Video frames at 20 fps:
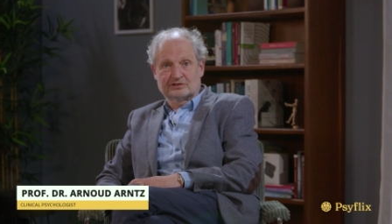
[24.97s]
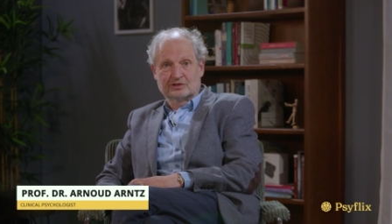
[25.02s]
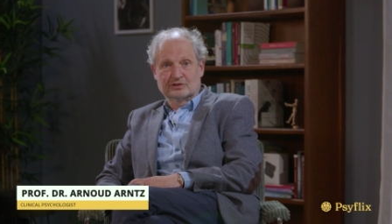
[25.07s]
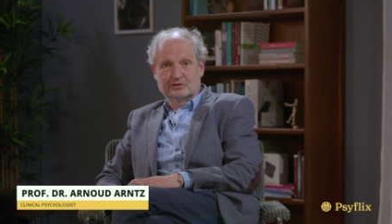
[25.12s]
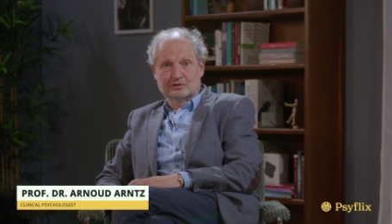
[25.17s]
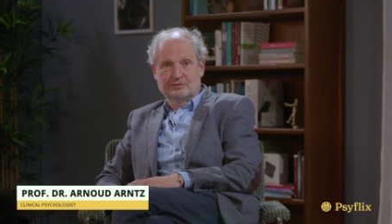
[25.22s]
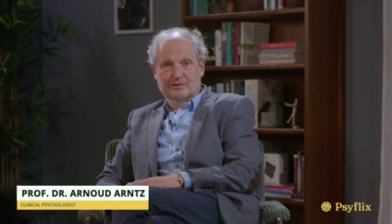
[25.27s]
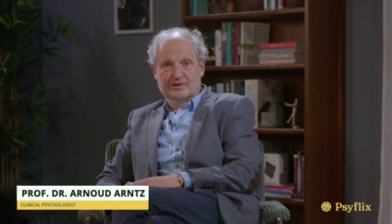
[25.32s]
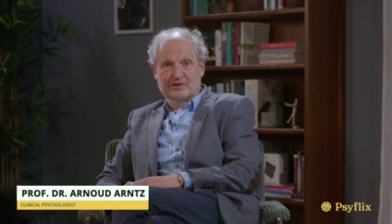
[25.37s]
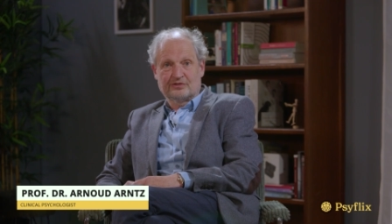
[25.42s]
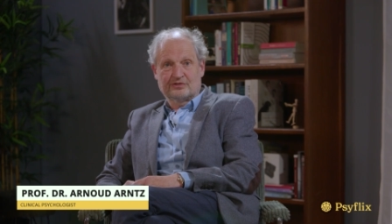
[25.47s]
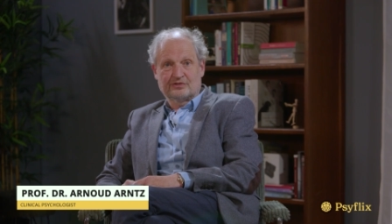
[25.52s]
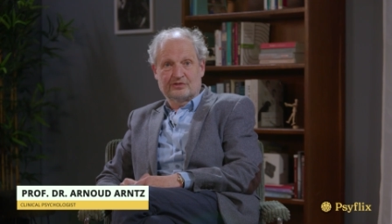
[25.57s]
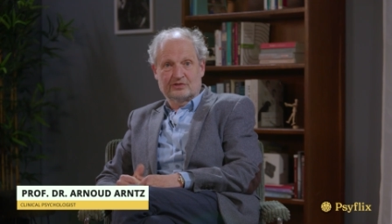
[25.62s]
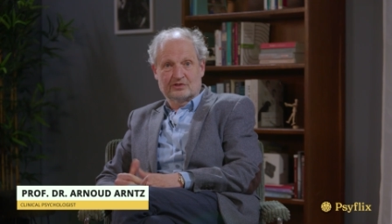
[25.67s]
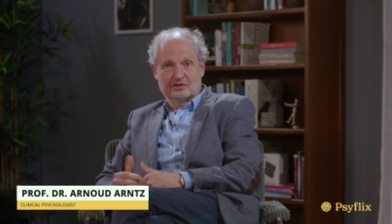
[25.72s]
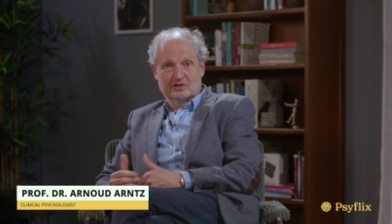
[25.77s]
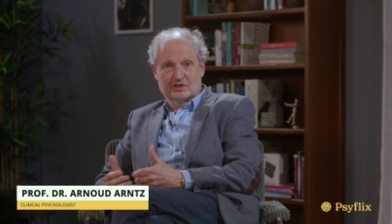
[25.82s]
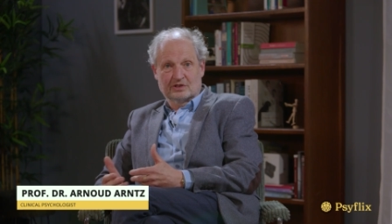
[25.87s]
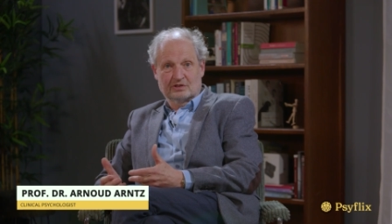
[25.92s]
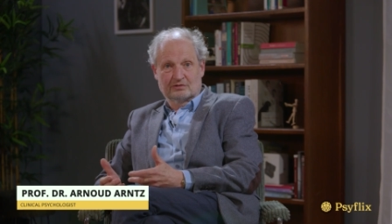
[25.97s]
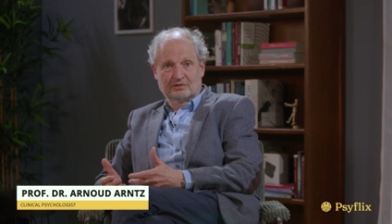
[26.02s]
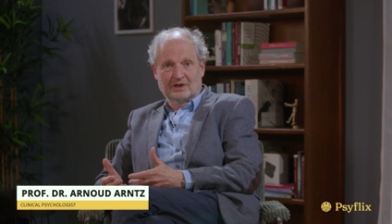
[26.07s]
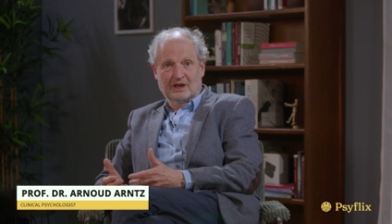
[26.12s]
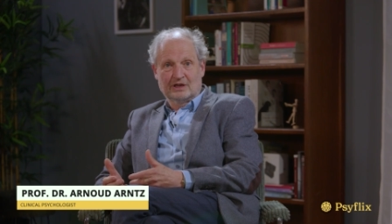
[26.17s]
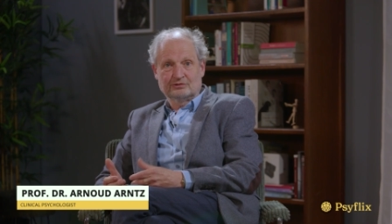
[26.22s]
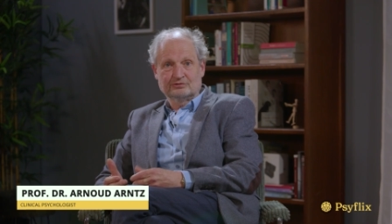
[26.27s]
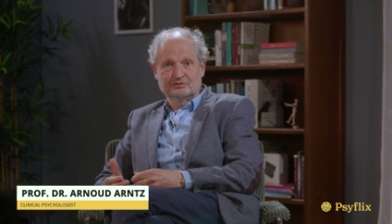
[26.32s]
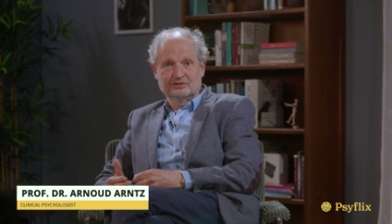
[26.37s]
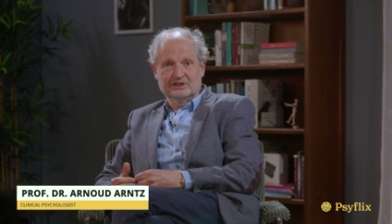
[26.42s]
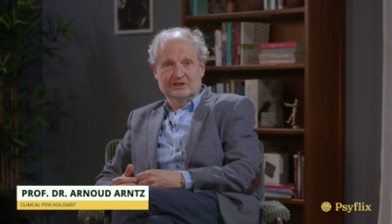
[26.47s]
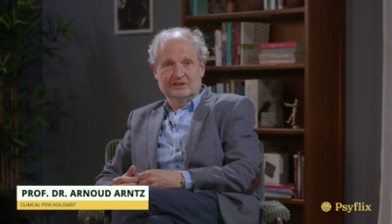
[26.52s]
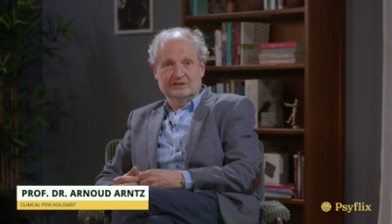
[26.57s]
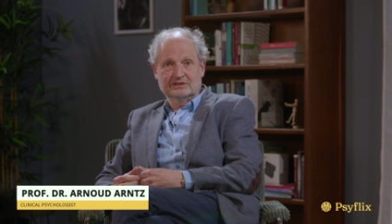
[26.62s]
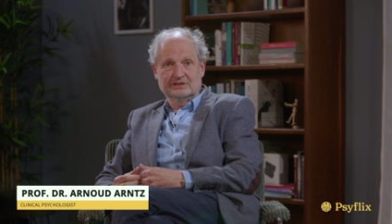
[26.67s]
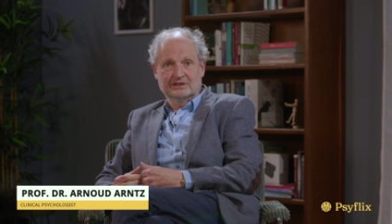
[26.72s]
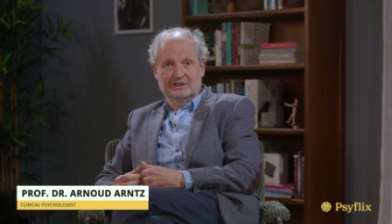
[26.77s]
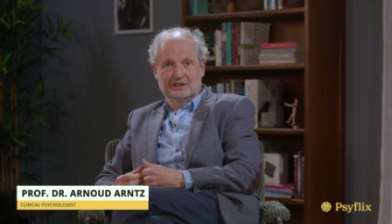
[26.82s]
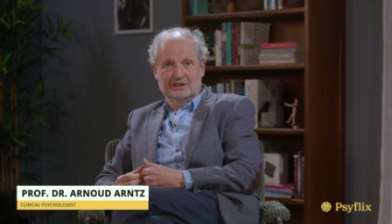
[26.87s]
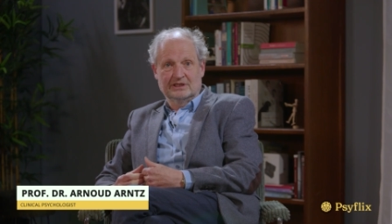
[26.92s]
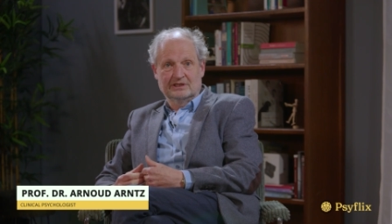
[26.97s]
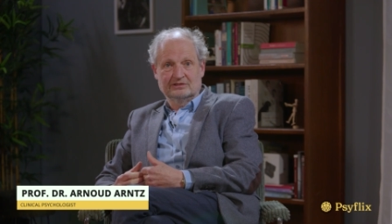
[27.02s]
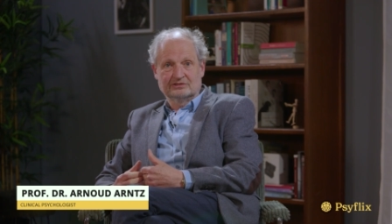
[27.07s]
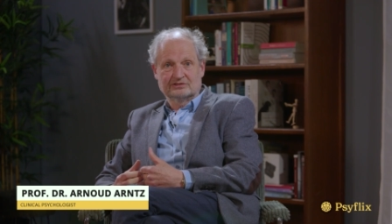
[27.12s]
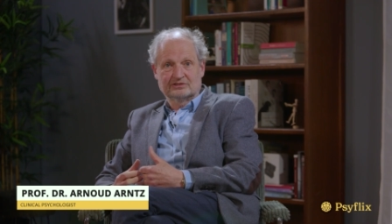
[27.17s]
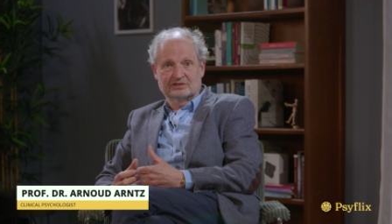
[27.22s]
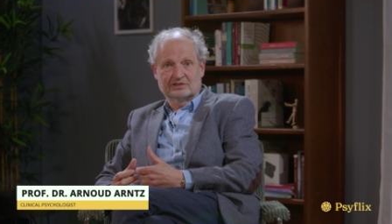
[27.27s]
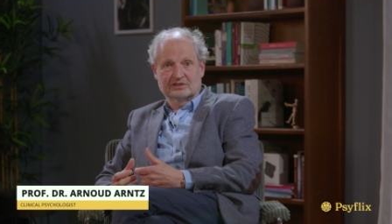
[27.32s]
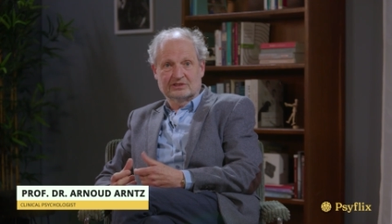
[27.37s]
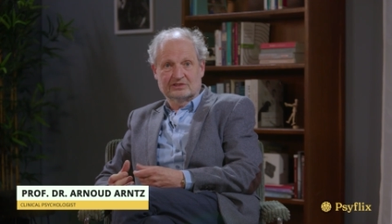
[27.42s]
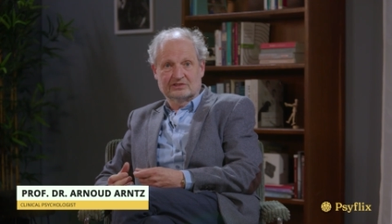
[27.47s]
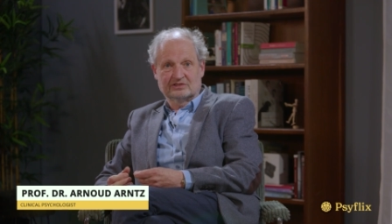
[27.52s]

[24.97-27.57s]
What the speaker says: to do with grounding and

▸ What you are asked to do
Word for word, write out each line of the records, but leave the pictures behind.

▸ Finished task
Video frames at 20 fps:
[24.97s]
[25.02s]
[25.07s]
[25.12s]
[25.17s]
[25.22s]
[25.27s]
[25.32s]
[25.37s]
[25.42s]
[25.47s]
[25.52s]
[25.57s]
[25.62s]
[25.67s]
[25.72s]
[25.77s]
[25.82s]
[25.87s]
[25.92s]
[25.97s]
[26.02s]
[26.07s]
[26.12s]
[26.17s]
[26.22s]
[26.27s]
[26.32s]
[26.37s]
[26.42s]
[26.47s]
[26.52s]
[26.57s]
[26.62s]
[26.67s]
[26.72s]
[26.77s]
[26.82s]
[26.87s]
[26.92s]
[26.97s]
[27.02s]
[27.07s]
[27.12s]
[27.17s]
[27.22s]
[27.27s]
[27.32s]
[27.37s]
[27.42s]
[27.47s]
[27.52s]

[24.97-27.57s]
What the speaker says: to do with grounding and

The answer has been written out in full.